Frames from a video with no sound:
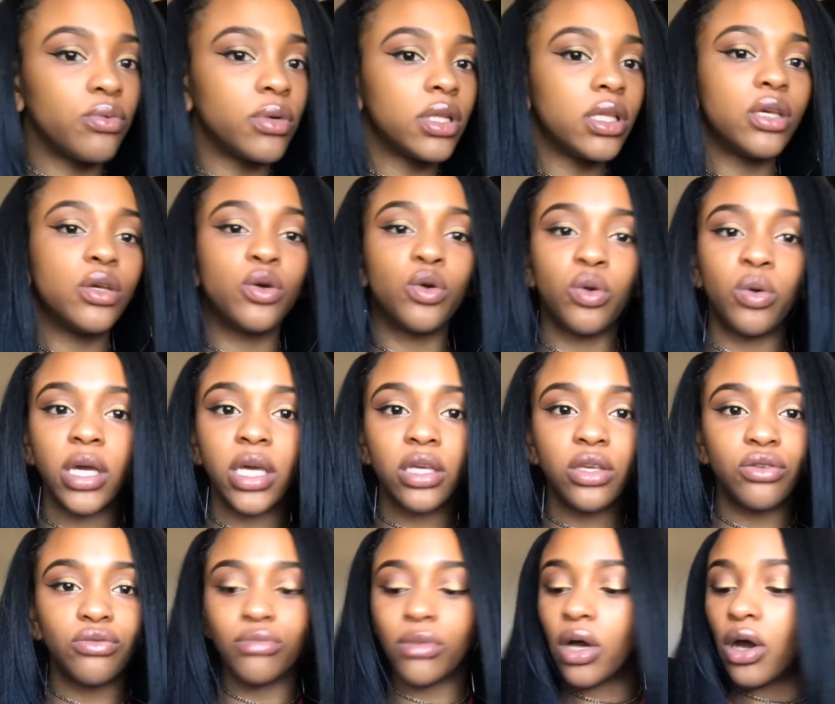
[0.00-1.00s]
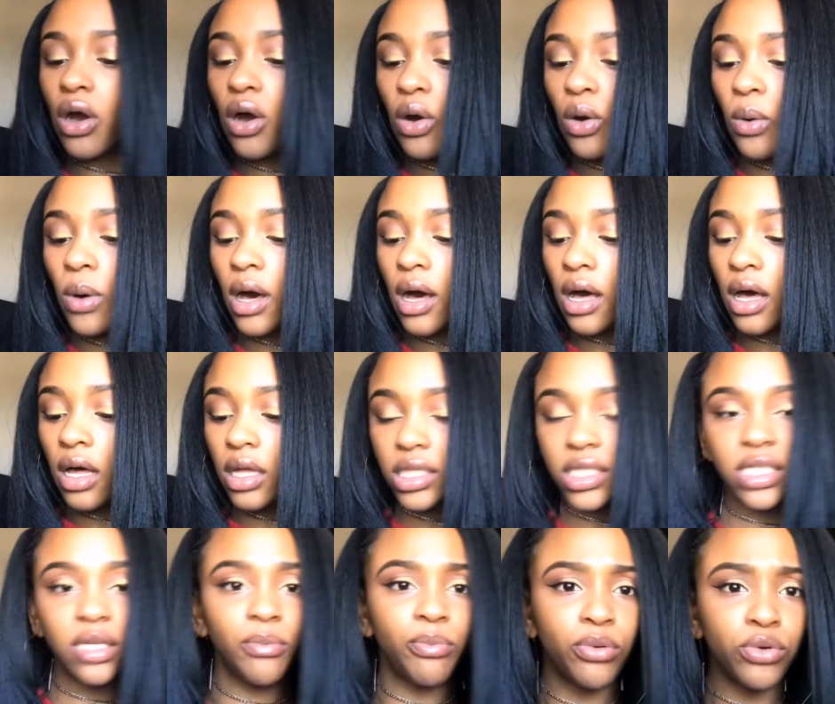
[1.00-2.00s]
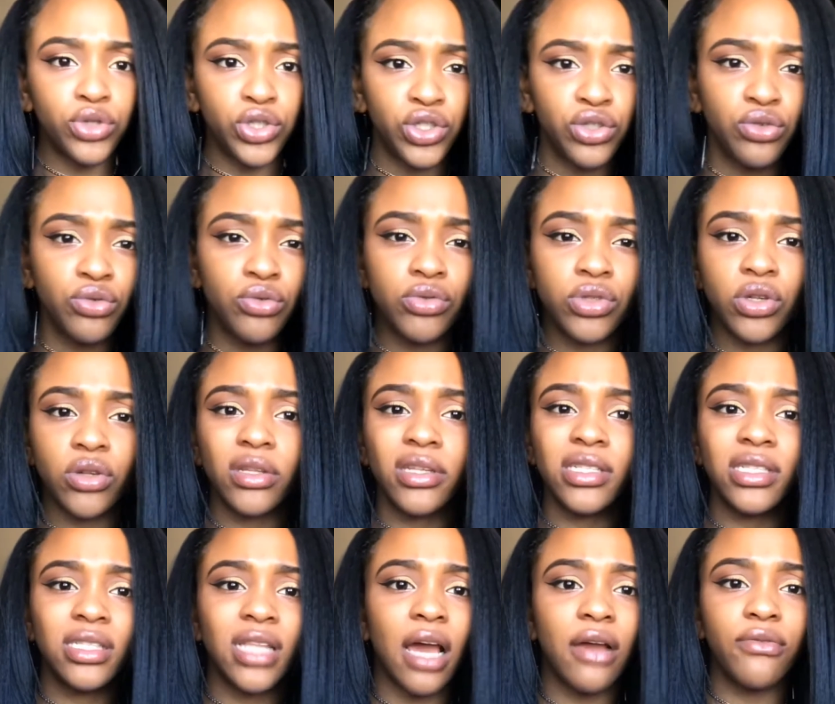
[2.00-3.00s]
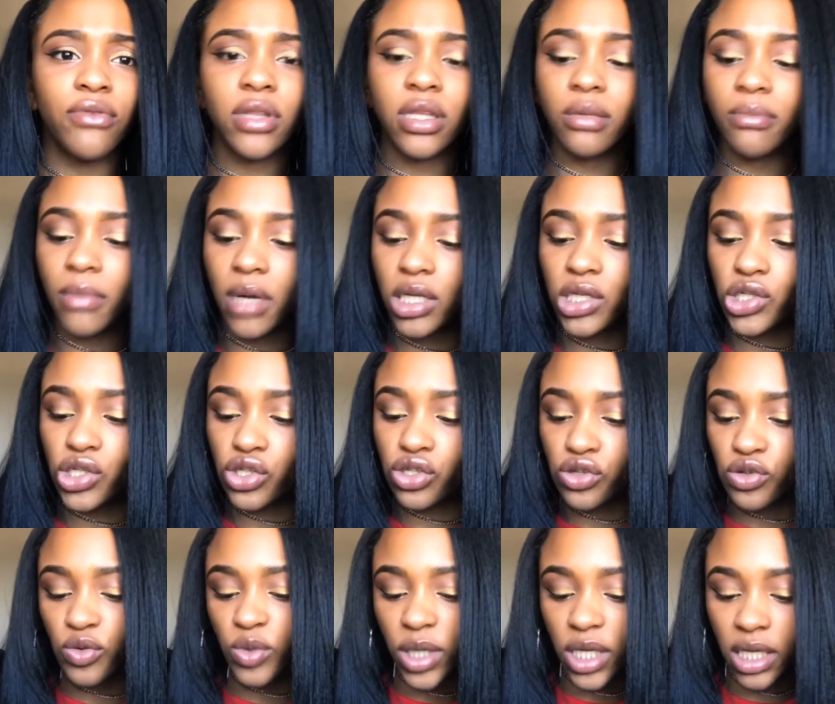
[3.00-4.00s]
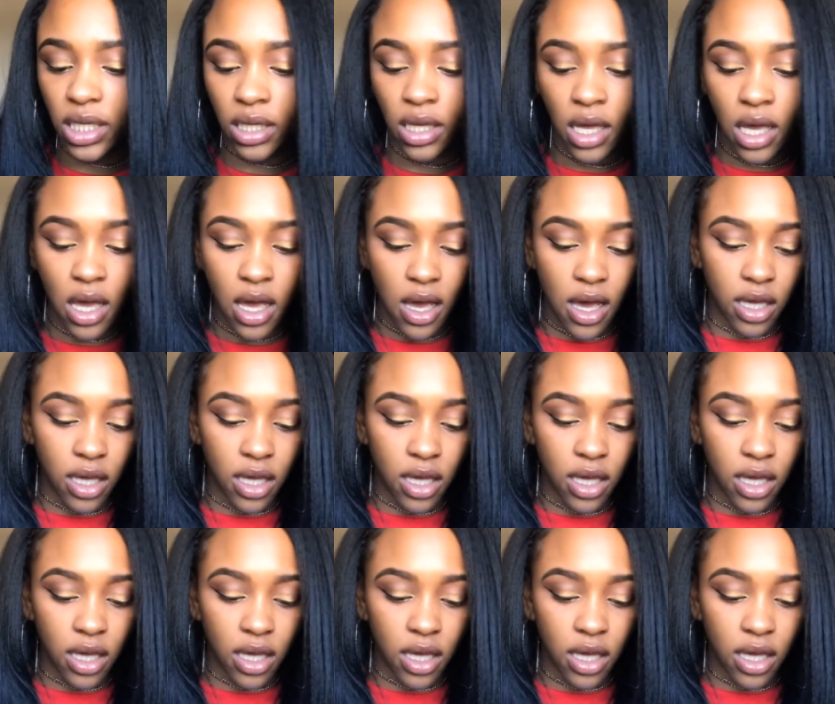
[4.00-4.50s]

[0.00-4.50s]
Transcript: Really quick, you know, a simple shoe, so there's not really much to it.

● **WORK TASK**: Set the pictures aside and repeat only the lines from the one containing "[1.00-2.00s]" through the last line of the entries above, exactly as they stand.

● **EXERCISE RESULT**:
[1.00-2.00s]
[2.00-3.00s]
[3.00-4.00s]
[4.00-4.50s]

[0.00-4.50s]
Transcript: Really quick, you know, a simple shoe, so there's not really much to it.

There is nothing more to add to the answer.